(Saved entries)

┌──

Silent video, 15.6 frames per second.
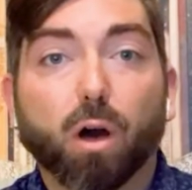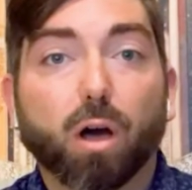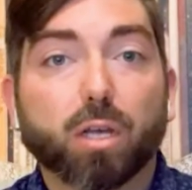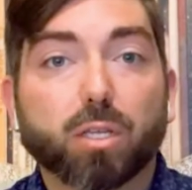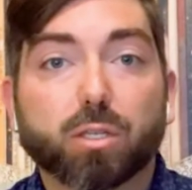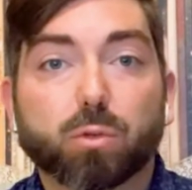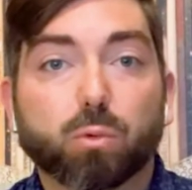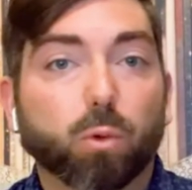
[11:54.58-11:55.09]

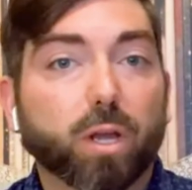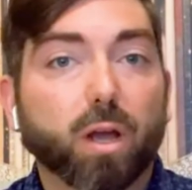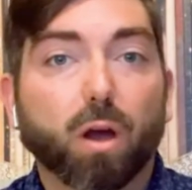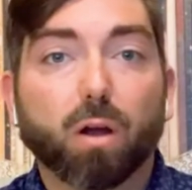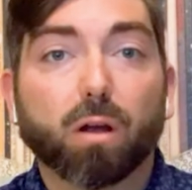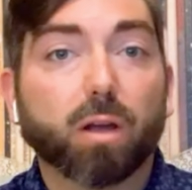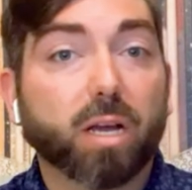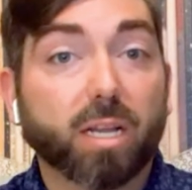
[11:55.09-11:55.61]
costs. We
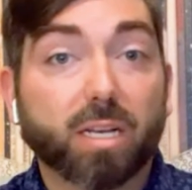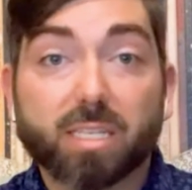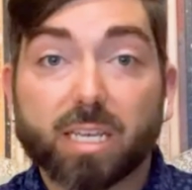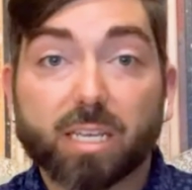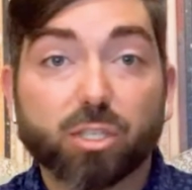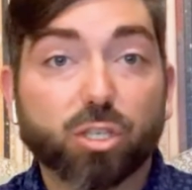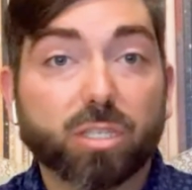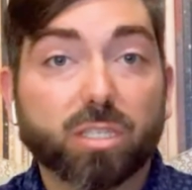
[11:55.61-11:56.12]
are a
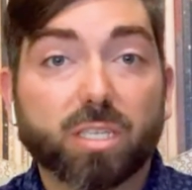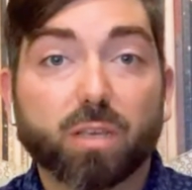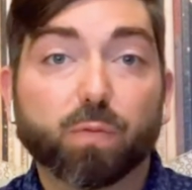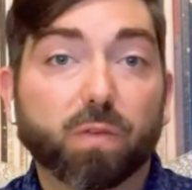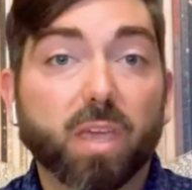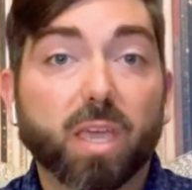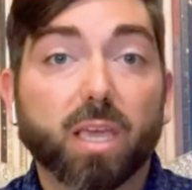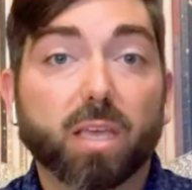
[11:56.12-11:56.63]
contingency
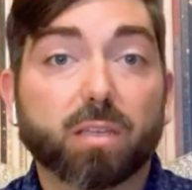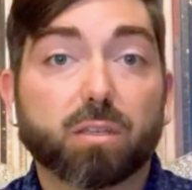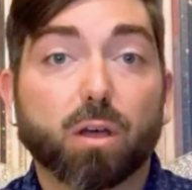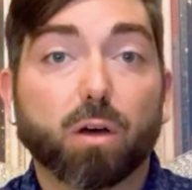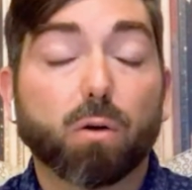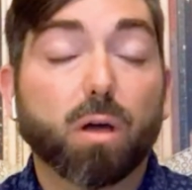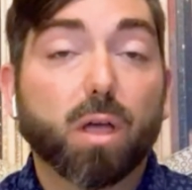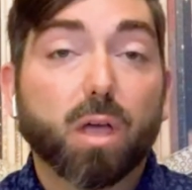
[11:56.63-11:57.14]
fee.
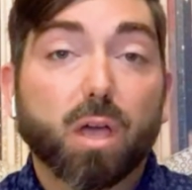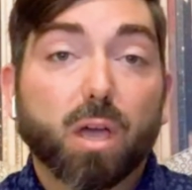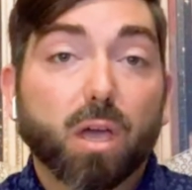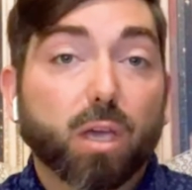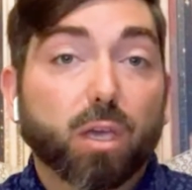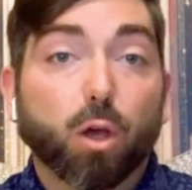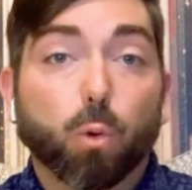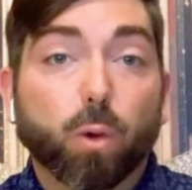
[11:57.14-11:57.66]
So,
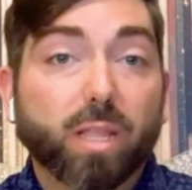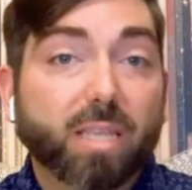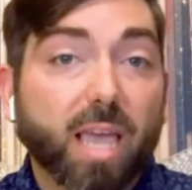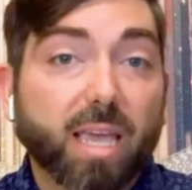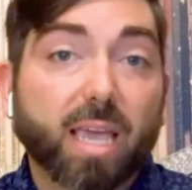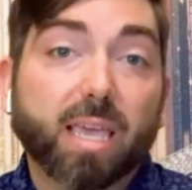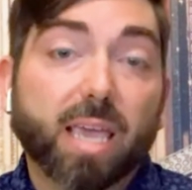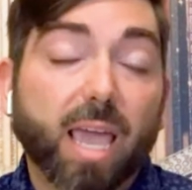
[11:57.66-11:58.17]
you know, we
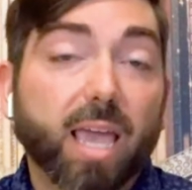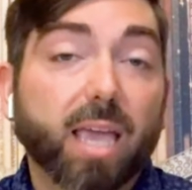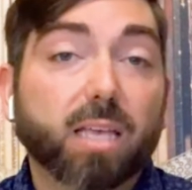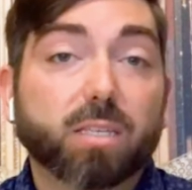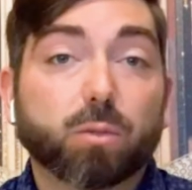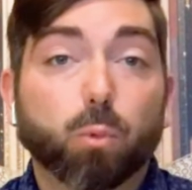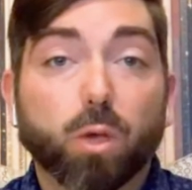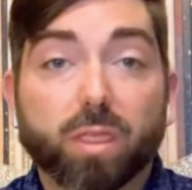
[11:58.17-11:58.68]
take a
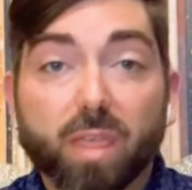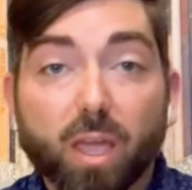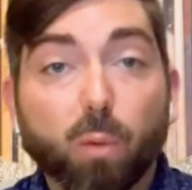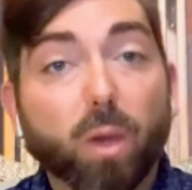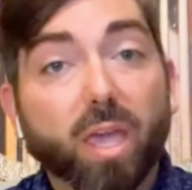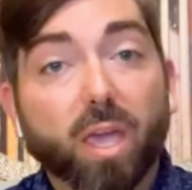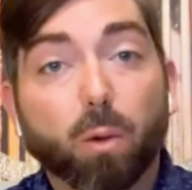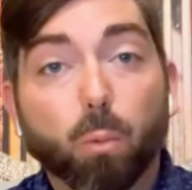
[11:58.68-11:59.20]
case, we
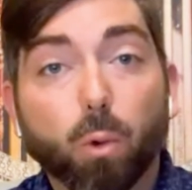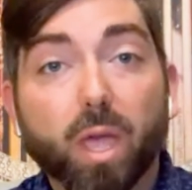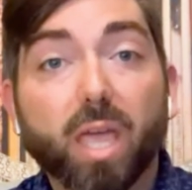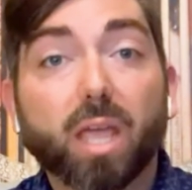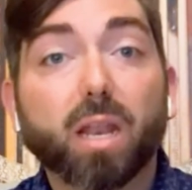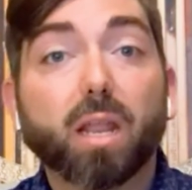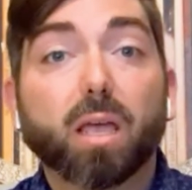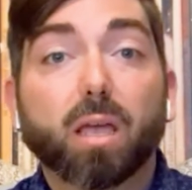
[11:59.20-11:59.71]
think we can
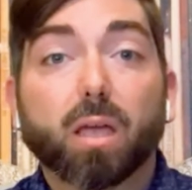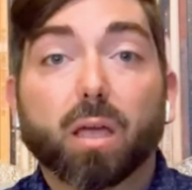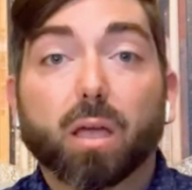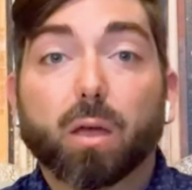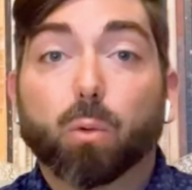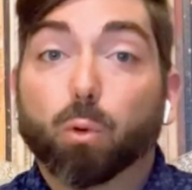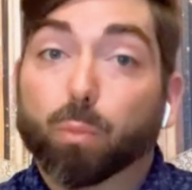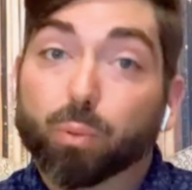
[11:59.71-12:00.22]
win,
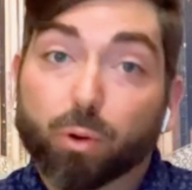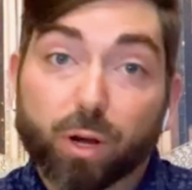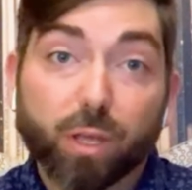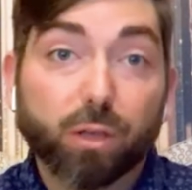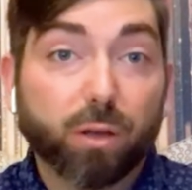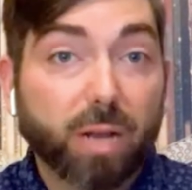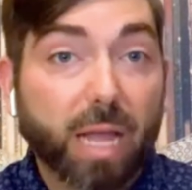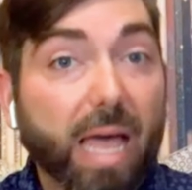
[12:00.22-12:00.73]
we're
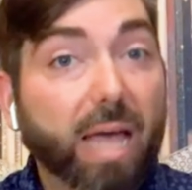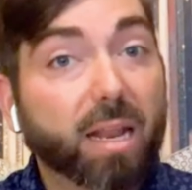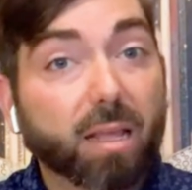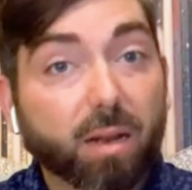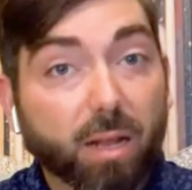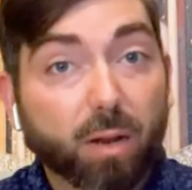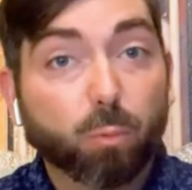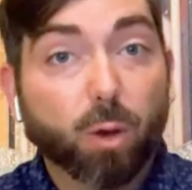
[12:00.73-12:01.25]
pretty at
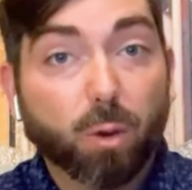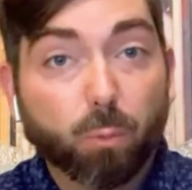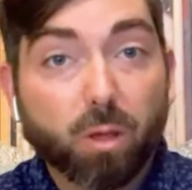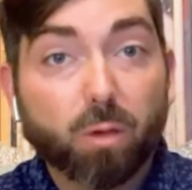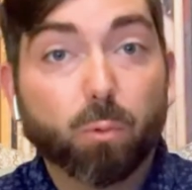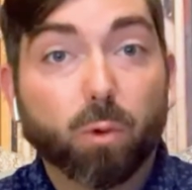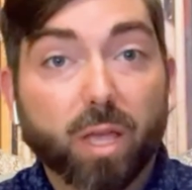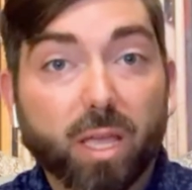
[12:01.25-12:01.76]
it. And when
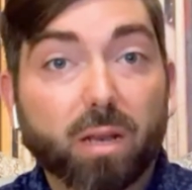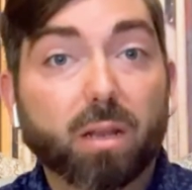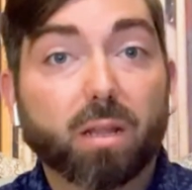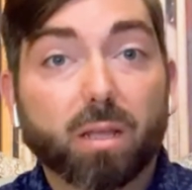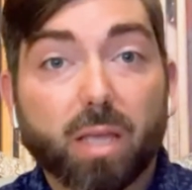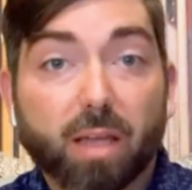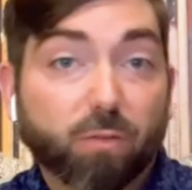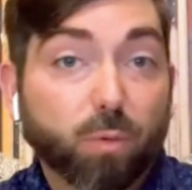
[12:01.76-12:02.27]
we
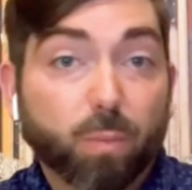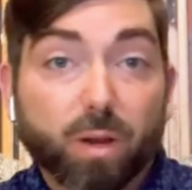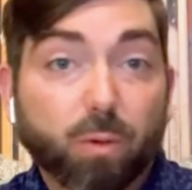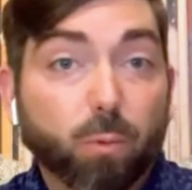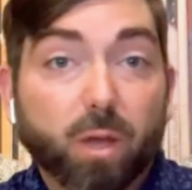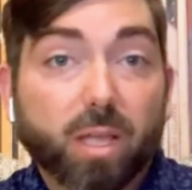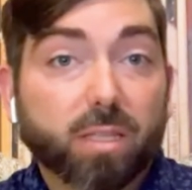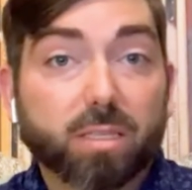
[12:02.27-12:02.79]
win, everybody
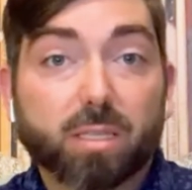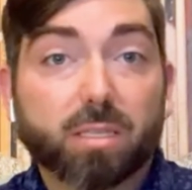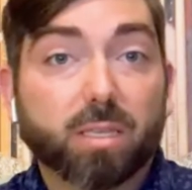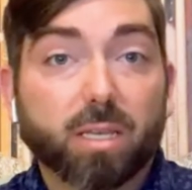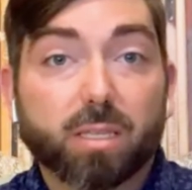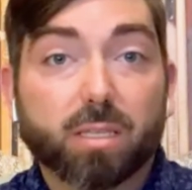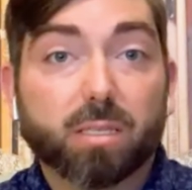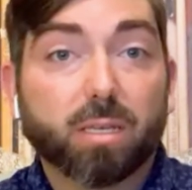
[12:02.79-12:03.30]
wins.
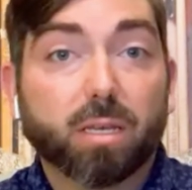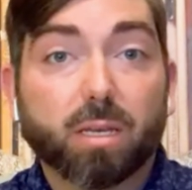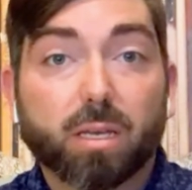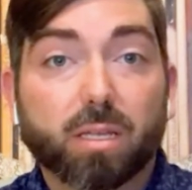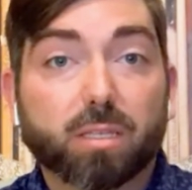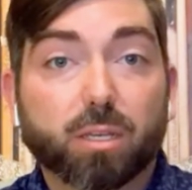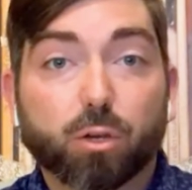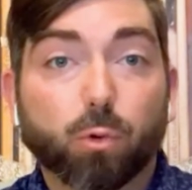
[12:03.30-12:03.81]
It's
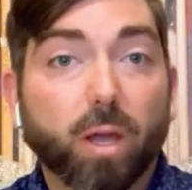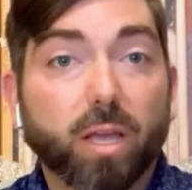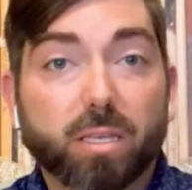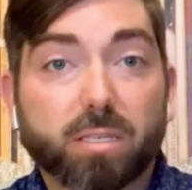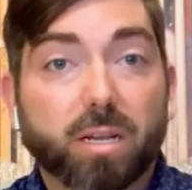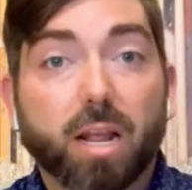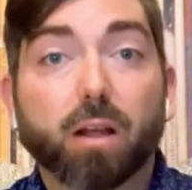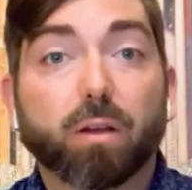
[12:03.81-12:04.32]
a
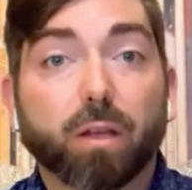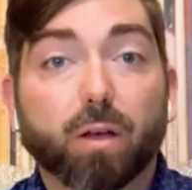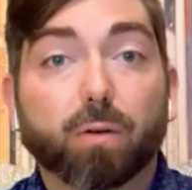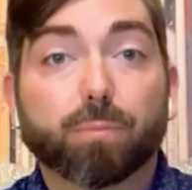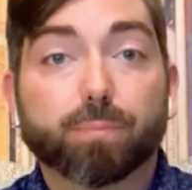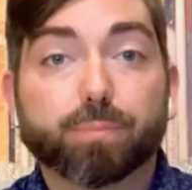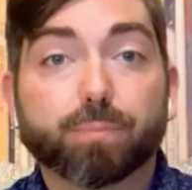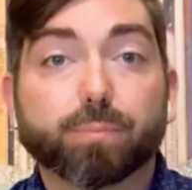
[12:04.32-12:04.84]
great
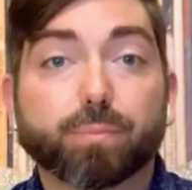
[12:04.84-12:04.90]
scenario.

└──
┌──

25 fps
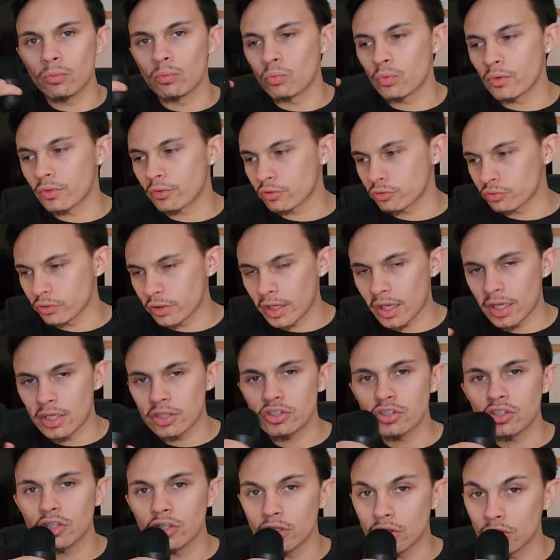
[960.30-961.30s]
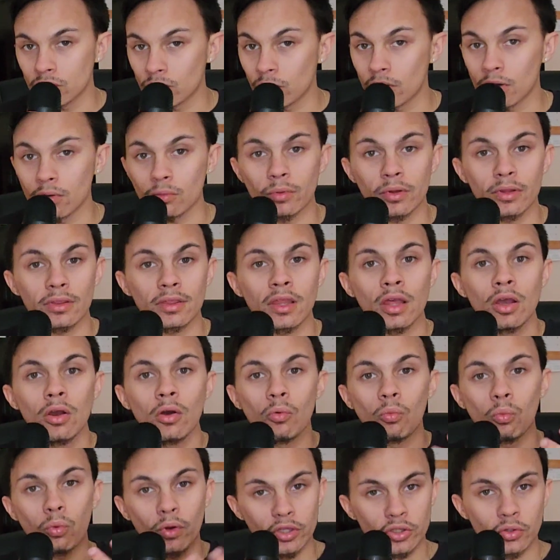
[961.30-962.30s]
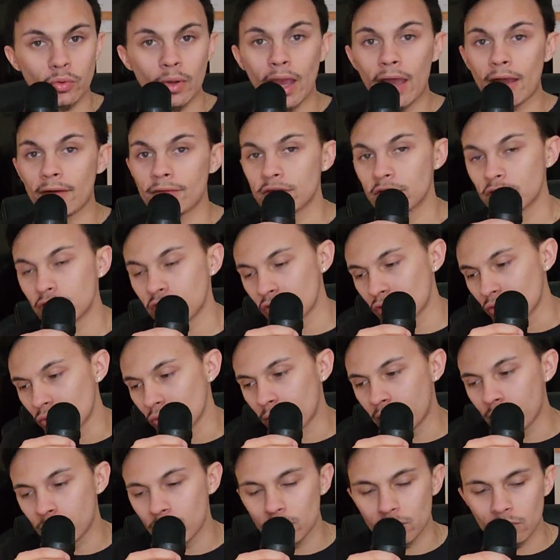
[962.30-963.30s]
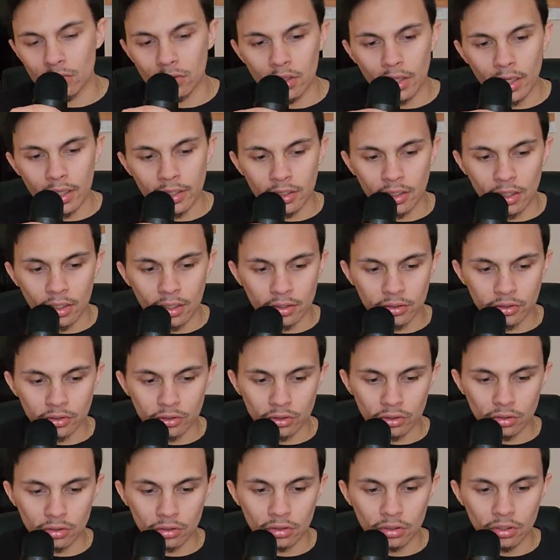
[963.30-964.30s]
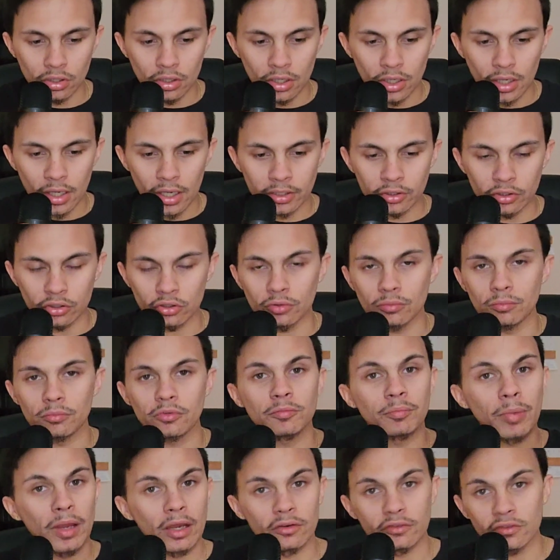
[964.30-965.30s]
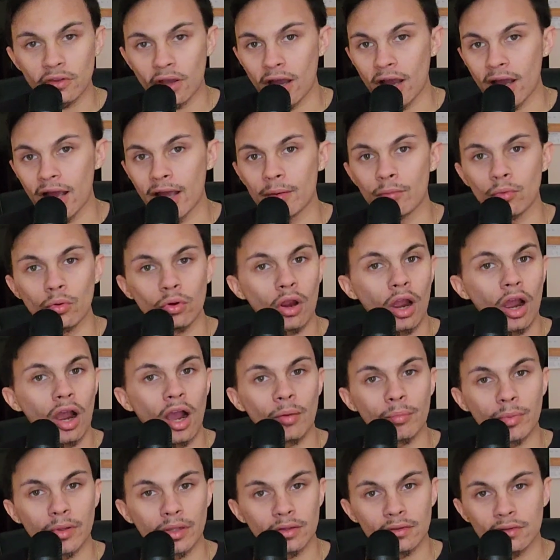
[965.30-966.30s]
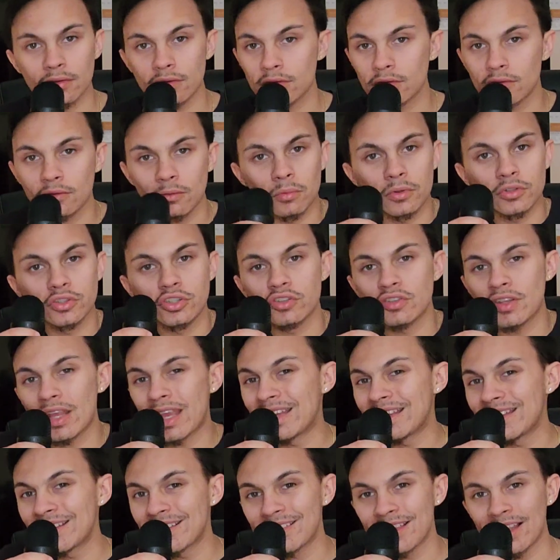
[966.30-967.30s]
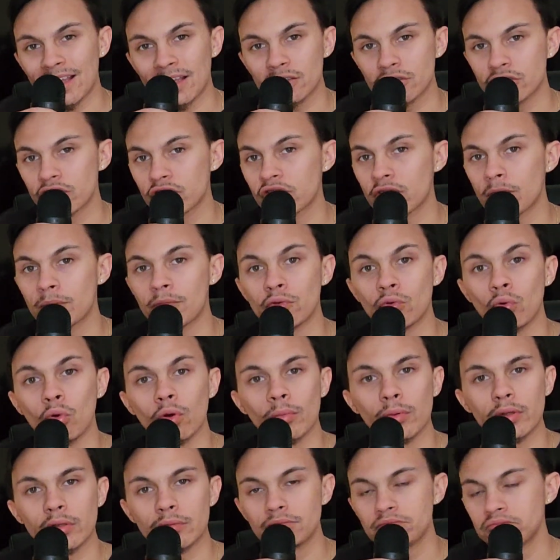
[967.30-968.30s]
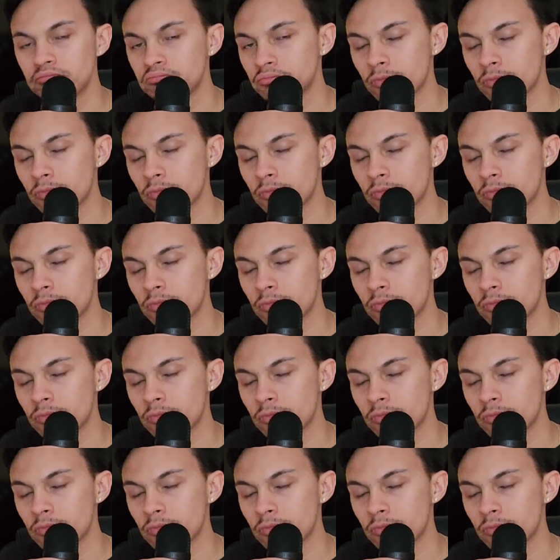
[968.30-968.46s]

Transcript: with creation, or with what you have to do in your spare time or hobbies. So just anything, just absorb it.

└──

◆ Exercise ◆
Above, find the line with "[961.30-962.30s]"; copy it and every line down to the line with "Transcript: with creation, or", exactly and both included, but no pictures.

◆ Completed exercise ◆
[961.30-962.30s]
[962.30-963.30s]
[963.30-964.30s]
[964.30-965.30s]
[965.30-966.30s]
[966.30-967.30s]
[967.30-968.30s]
[968.30-968.46s]

Transcript: with creation, or with what you have to do in your spare time or hobbies. So just anything, just absorb it.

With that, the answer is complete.